Procedure: Sham procedure (non-treatment)
Study Type: Interventional
Study Design: Allocation: Randomized
Endpoint Classification: Safety/Efficacy Study
Intervention Model: Parallel Assignment
Masking: Double Blind (Subject, Caregiver, Outcomes Assessor)
Primary Purpose: Treatment
Official Title: Utility of Chronic Cerebrospinal Venous Insufficiency Percutaneous Angioplasty for Multiple Sclerosis: The Albany Vascular Group Study
Resource links provided by NLM:
MedlinePlus related topics: Angioplasty Multiple Sclerosis
U.S. FDA Resources
Further study details as provided by The Vascular Group, PLLC:
Primary Outcome Measures:
•Incidence of major adverse events [ Time Frame: 30 days ] [ Designated as safety issue: Yes ]
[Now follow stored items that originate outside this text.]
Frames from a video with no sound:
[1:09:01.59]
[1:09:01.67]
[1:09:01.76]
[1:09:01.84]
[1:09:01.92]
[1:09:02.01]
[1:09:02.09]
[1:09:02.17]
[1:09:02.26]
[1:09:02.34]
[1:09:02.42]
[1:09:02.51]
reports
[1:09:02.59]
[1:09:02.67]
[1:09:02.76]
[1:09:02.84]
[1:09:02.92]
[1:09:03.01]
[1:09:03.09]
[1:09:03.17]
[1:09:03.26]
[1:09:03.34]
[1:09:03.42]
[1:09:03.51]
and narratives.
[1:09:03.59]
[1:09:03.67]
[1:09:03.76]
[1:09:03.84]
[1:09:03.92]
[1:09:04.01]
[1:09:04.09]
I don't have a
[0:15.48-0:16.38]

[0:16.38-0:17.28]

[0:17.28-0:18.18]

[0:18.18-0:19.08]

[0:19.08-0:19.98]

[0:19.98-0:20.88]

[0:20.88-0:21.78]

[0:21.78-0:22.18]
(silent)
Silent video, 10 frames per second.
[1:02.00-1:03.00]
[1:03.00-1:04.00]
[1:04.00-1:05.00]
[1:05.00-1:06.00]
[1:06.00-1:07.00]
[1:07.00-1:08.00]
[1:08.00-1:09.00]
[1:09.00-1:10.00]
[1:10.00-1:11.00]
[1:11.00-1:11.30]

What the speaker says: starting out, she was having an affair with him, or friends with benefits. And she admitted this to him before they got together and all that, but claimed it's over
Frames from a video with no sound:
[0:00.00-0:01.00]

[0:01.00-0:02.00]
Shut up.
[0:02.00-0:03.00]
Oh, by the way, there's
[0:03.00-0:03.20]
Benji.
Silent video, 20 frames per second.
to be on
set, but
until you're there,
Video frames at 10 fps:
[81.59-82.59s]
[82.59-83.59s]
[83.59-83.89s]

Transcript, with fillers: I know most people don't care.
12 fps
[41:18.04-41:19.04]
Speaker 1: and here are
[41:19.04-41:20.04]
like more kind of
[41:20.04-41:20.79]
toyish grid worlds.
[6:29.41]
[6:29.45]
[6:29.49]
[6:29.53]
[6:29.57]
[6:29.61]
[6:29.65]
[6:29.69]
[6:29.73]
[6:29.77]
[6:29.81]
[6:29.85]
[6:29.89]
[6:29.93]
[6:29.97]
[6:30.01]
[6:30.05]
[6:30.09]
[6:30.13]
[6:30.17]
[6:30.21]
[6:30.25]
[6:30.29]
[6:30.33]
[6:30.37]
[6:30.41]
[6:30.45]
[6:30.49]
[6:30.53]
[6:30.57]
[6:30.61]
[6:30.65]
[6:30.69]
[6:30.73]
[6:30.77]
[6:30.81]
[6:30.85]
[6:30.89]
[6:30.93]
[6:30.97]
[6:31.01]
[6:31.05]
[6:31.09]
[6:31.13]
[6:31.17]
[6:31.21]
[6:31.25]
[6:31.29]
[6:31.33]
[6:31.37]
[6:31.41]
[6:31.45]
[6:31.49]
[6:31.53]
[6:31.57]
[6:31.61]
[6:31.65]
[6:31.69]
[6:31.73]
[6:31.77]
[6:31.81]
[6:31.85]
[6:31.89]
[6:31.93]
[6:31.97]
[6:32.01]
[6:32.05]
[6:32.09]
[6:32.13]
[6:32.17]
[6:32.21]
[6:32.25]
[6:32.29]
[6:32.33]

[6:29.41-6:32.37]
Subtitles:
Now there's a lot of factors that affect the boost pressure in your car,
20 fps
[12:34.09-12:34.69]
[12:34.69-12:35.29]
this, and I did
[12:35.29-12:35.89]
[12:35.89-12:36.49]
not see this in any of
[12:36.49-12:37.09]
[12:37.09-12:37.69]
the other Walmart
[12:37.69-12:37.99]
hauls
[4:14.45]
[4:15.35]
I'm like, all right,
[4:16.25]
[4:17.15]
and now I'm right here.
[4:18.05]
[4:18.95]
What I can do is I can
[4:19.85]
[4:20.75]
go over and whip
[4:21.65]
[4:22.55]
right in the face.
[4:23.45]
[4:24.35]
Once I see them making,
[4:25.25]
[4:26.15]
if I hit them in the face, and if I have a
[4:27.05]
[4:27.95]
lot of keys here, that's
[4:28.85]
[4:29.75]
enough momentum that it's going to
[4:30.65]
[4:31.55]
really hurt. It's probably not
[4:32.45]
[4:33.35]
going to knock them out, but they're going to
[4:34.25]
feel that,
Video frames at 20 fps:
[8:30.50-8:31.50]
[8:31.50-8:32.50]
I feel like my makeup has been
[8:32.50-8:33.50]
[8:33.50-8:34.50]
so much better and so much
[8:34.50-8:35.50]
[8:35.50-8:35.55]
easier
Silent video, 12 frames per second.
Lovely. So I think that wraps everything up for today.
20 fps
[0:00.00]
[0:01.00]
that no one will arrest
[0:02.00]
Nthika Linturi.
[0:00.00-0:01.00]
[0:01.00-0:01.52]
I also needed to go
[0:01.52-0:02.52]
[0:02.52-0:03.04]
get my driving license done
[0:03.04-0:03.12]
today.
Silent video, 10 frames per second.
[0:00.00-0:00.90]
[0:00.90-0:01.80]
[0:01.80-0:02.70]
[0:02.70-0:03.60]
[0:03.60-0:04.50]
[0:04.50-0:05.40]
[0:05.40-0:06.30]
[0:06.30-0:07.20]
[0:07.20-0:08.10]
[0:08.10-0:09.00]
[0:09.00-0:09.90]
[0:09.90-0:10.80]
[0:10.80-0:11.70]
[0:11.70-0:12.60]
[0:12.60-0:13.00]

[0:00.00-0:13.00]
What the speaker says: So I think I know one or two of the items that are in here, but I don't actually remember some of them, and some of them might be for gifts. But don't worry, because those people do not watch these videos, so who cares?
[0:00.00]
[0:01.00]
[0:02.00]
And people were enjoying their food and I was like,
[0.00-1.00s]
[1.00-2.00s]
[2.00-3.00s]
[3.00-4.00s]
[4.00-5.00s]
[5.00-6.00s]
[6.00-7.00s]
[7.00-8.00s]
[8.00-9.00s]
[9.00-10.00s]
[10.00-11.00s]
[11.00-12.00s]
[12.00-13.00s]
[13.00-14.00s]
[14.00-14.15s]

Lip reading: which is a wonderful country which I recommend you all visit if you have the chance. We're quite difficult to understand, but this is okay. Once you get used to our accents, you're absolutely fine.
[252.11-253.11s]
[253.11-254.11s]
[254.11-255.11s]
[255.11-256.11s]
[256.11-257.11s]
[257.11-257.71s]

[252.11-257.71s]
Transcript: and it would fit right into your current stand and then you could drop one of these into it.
The evaluation of safety will be defined as the incidence of major adverse events at 30 days following the index procedure. The evaluation of feasibility and efficacy will be determined by those patients that do not have more than 50 percent restenosis within the 30 day time frame.
•Neurological assessment of MS [ Time Frame: 1 year ] [ Designated as safety issue: No ]
An independant neurologist will assess the number of MS attacks that have occurred during one year follow up period.
•MRI/MRA evaluation of MS lesions [ Time Frame: 1 year ] [ Designated as safety issue: No ]
Evaluation of imaging to reveal local iron content, change in MS lesions and oxygen saturation changes using conventional MRA/MRI methods by an independant radiologist.
Secondary Outcome Measures:
•Mortality [ Time Frame: 1 year ] [ Designated as safety issue: Yes ]
All cause mortality will be evaluated through one year.
•Major adverse events [ Time Frame: 1 year ] [ Designated as safety issue: Yes ]
Incidence of all major adverse events will be collected for one year.
•Identification of central venous stenosis [ Time Frame: 1 year ] [ Designated as safety issue: No ]
Evaluation of the correlation between MRV, Duplex Ultrasound and Venogram in identifying central venous stenosis.
Estimated Enrollment: 600
Study Start Date: August 2010
Estimated Study Completion Date: September 2011
Estimated Primary Completion Date: September 2011 (Final data collection date for primary outcome measure)
Arms Assigned Interventions
Venoplasty (treatment): Active Comparator
Patients will be randomized to treatment or non-treatment arm with a 2:1 ratio. Patients who meet the inclusion/exclusion criteria and who are randomized to the treatment arm of the study will receive venoplasty at the time of the diagnostic venogram. Procedure: Venoplasty
Venous access is obtained from the groin through the femoral vein. The catheter will be advanced into the veins in the neck and chest. Angiographic images will be taken of the extracranial venous system as well as the azygous vein. These images will be used to confirm CCSVI. Venoplasty is performed by inserting an additional catheter with a balloon at the tip. The balloon will be inflated to open the vessel. Once dilation of the vessel is confirmed, the venous sheath will be removed and manual compression applied to the groin access.
Sham procedure (non-treatment): Sham Comparator
Patients will be randomized to treatment or non-treatment with a 2:1 ratio. Patients who meet the inclusion/exclusion criteria and who are randomized to the non-treatment arm of the study will receive the diagnostic venogram only. Procedure: Sham procedure (non-treatment)
Venous access is obtained from the groin through the femoral vein. The catheter will be advanced into the veins in the neck and chest. Angiographic images will be taken of the extracranial venous system as well as the azygous vein. These images will be used to confirm CCSVI. Since the patient has been randomized to the non-treatment arm of the trial, the procedure will end without venoplasty. After completion of the diagnostic venogram, the venous sheath will be removed and manual compression applied to the groin access.